Now let’s take a closer look at the hardware.

BCI Hardware for Recording Brain Signals

Kernel has built two brain-recording technologies called Flow and Flux. It has posted a long, long white paper with more technical details, but in a nutshell: Flux uses hundreds of sensors capable of detecting extremely small changes in magnetic fields from a brain’s intrinsic electrical activity. It records the magnetic flux in these fields across the whole head. Flow takes advantage of the relative transparency of the skull and brain tissue to near-infrared light by beaming photons through the head and measuring their scattering and absorption. The technique enables indirect measurements of brain hemodynamics (what MBAs might just call blood flow), which is also representative of neural activity.

Kernel claims the latter offers comparable resolution and sensitivity to state-of-the-art hemodynamic systems but can be manufactured for only a few thousand dollars and is largely scalable. The picture below illustrates how radically Kernel has scaled down the hardware currently used to track cortical hemodynamics for brain research:

A typical machine used to measure brain activity indirectly using blood flow versus the hardware solution from Kernel.
Credit: Kernel

At left is the lab-cart scale of a typical machine, compared to the latest version of the Flow module and microchip.

Both technologies, according to the company, are “based on a lightweight headgear that allows for natural head motion, a wide variety of stimuli and peripherals, various natural environments, and user interaction.” They are also 3D printed out of nylon filament, making them even more high-tech sounding.
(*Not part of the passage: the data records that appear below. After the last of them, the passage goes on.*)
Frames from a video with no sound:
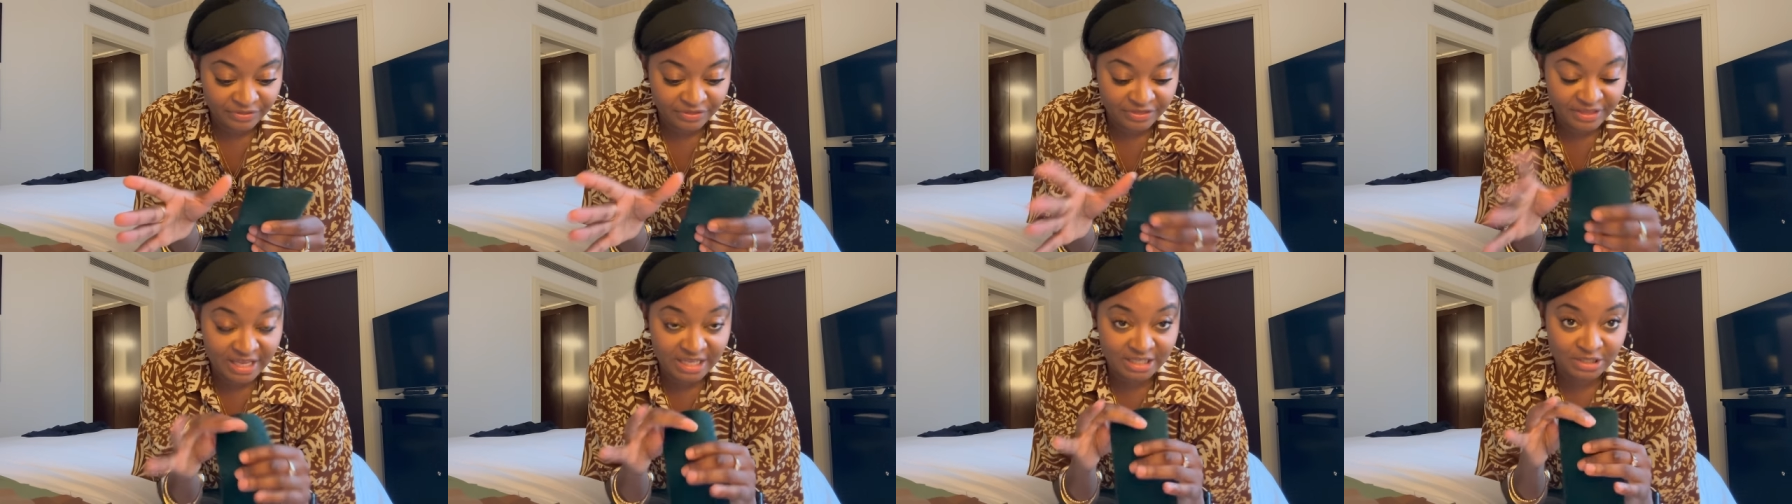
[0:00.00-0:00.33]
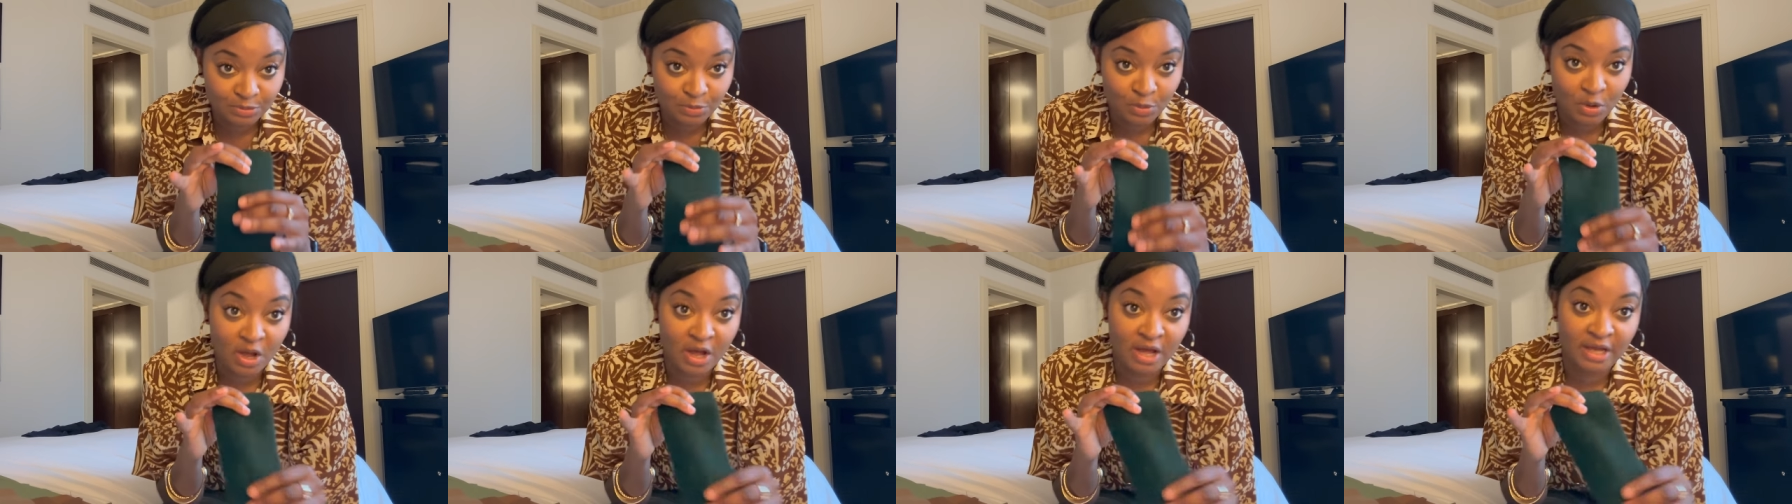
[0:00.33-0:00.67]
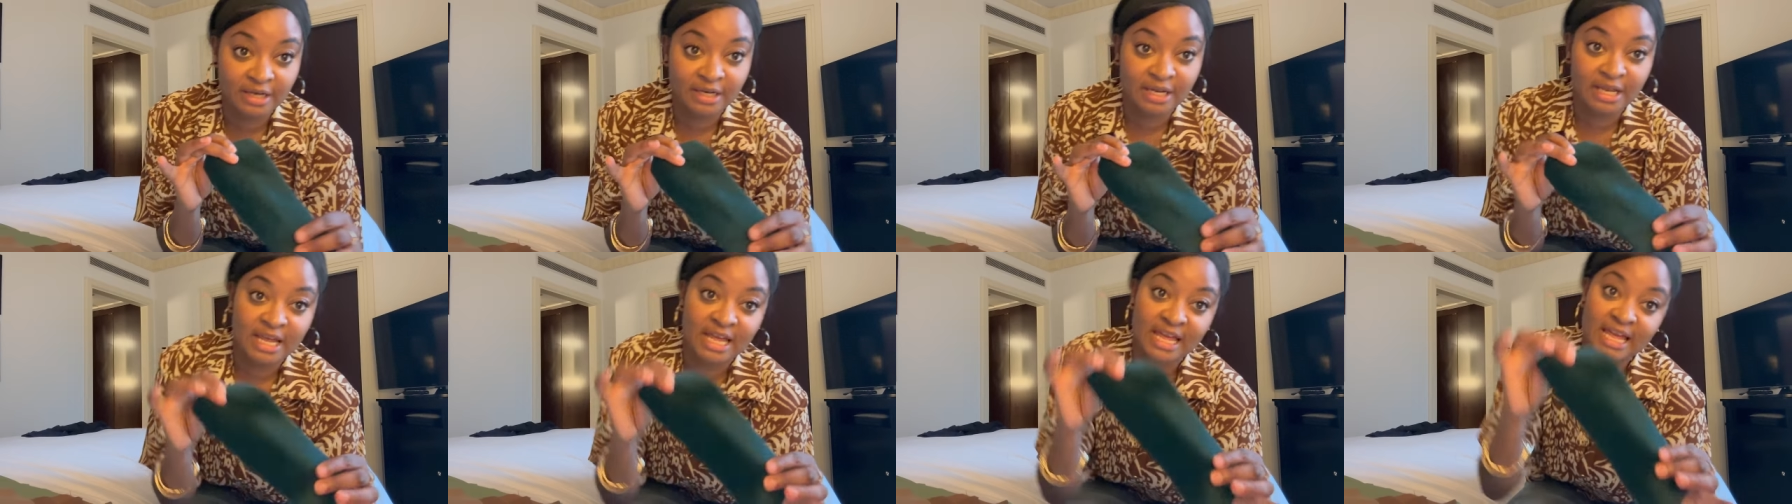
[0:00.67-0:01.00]
This
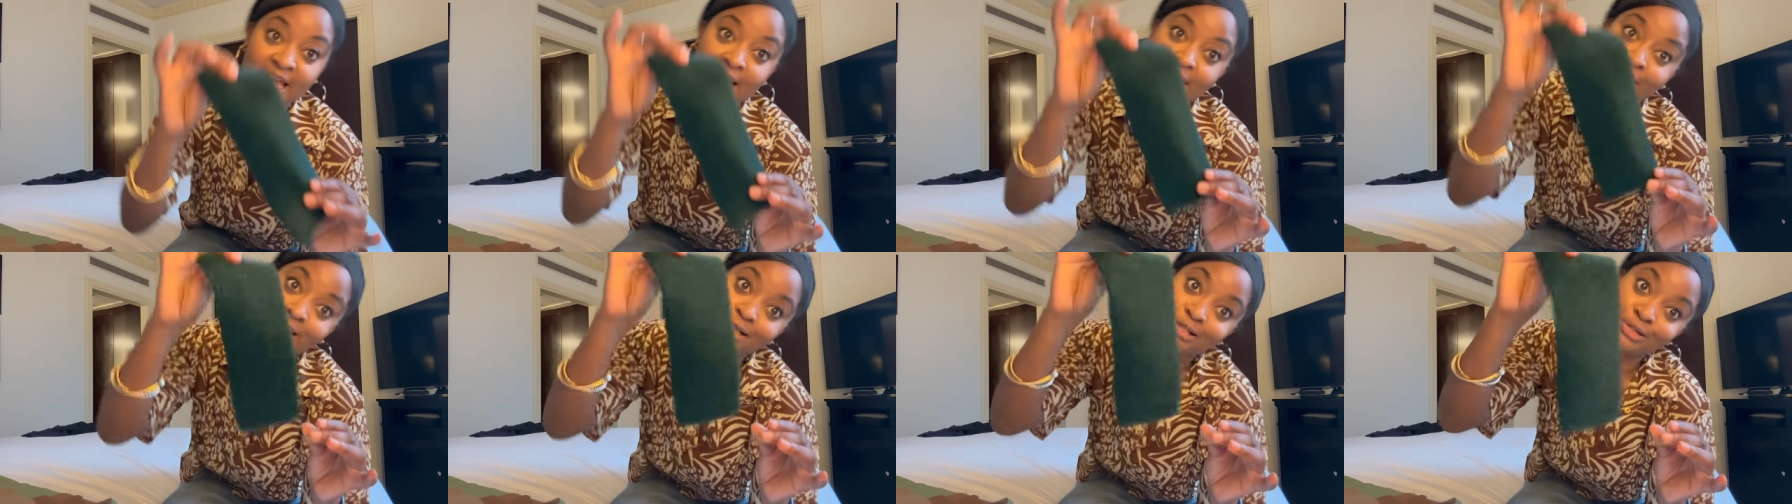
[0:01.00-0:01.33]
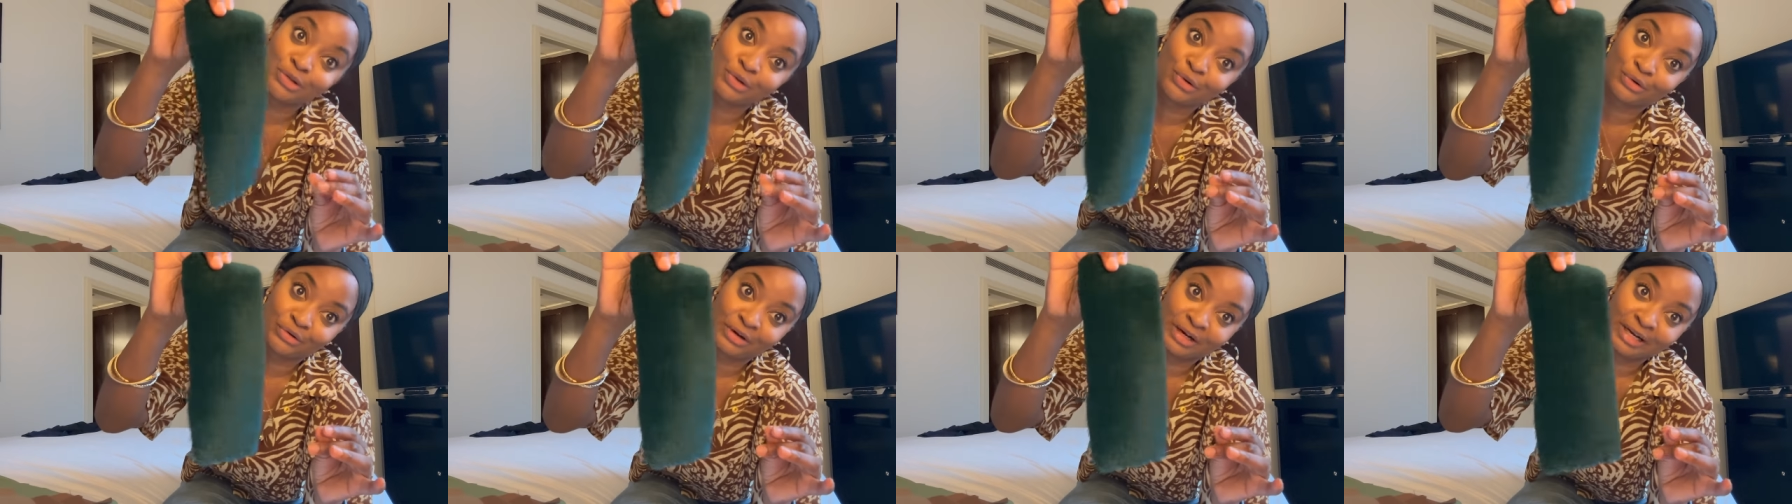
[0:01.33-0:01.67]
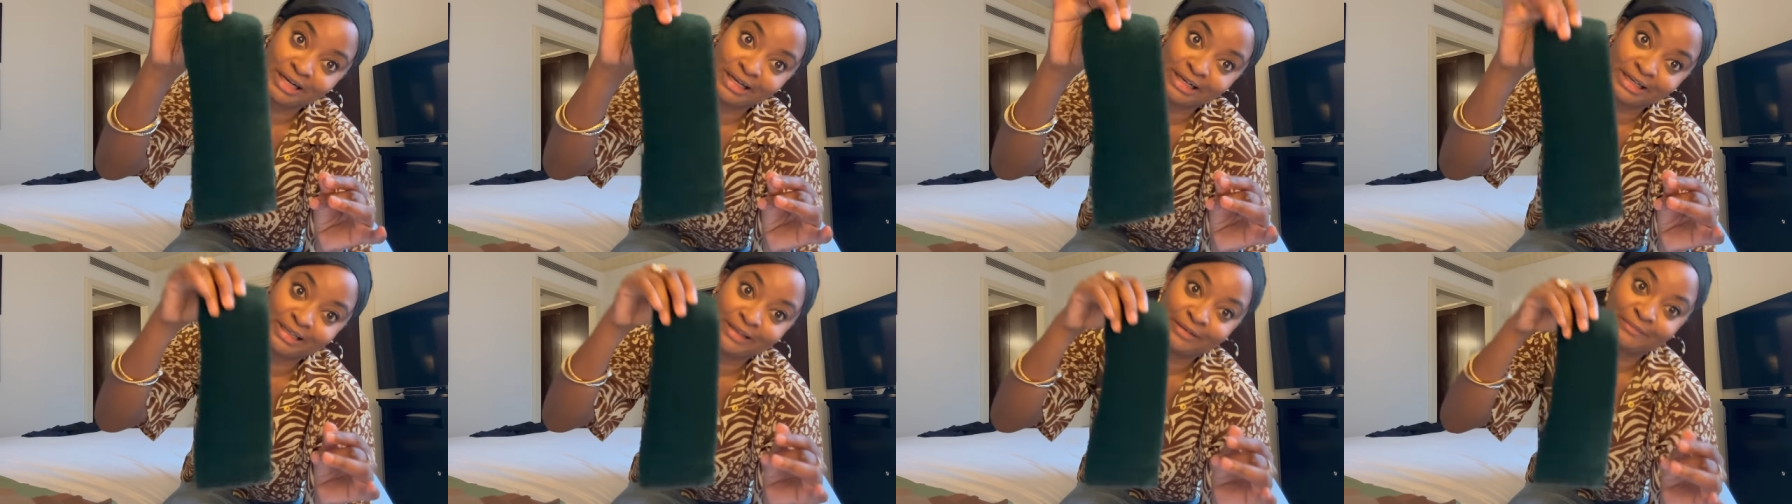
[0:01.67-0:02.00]
one is
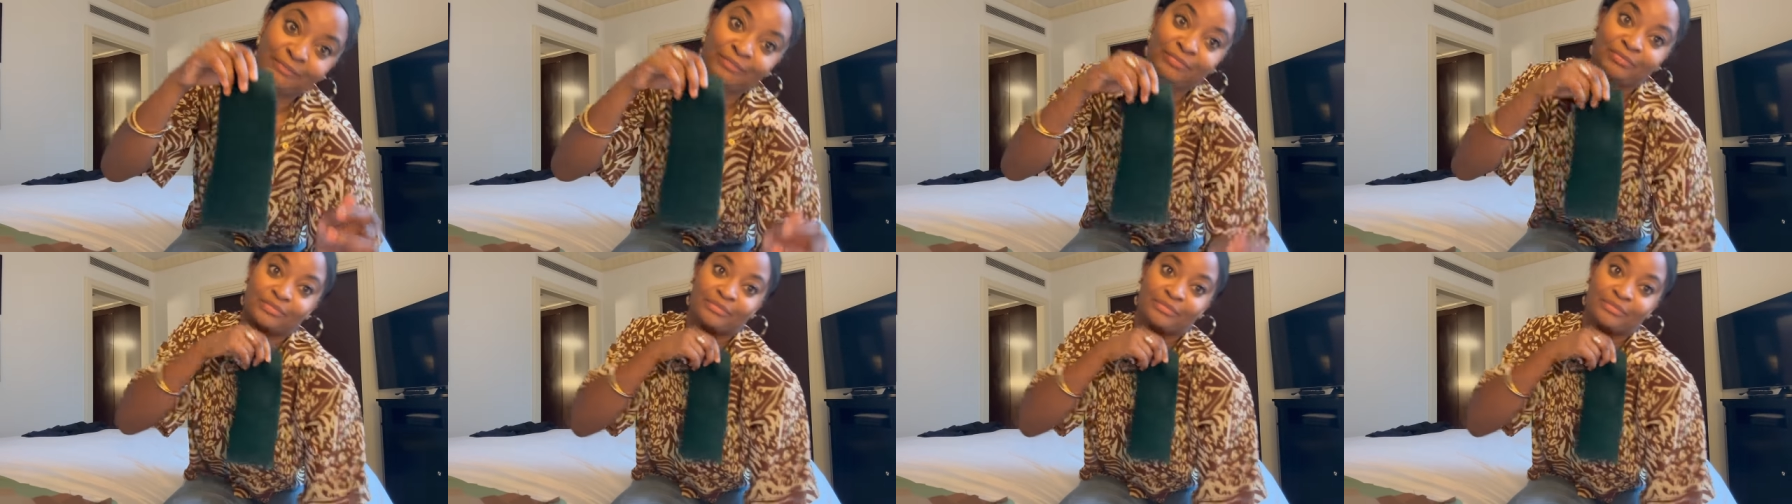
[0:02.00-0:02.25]
green.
The Sound of Music Signals

In the same white paper, Kernel goes into even more detail about two applications it developed called Speller and Sound ID. The former involved participants spelling words via brain signals using visual letters on a screen. The average accuracy was about 80%, which is better than any score I got on spelling in middle school. The latter is sort of like that app Shazam that can instantly identify any piece of music that it hears. In the case of Sound ID, it can infer what kind of music or text someone is listening to from a list based on brain signals:

Sample experiment using Sound ID from Kernel.
Credit: Kernel

Sound ID was able to play the Name that Tune game on a relatively small training dataset.

Algorithm behind Sound ID from Kernel
Credit: Kernel

Just think how drunk you can get at pub trivia night and still be able to answer all the music questions correctly.

Conclusion

There’s no question that Kernel has achieved some incredible technological leaps in BCI hardware, if the products truly work as advertised. It’s unclear if Kernel has entirely pivoted away from some of its more ambitious goals on par with companies like Neuralink. Namely, when do I get to control robots or surf the internet? Better yet, when do we get to merge with the internet, accessing the breadth of human knowledge with the blink of an eye? The company that can deliver on that promise truly becomes the next Google.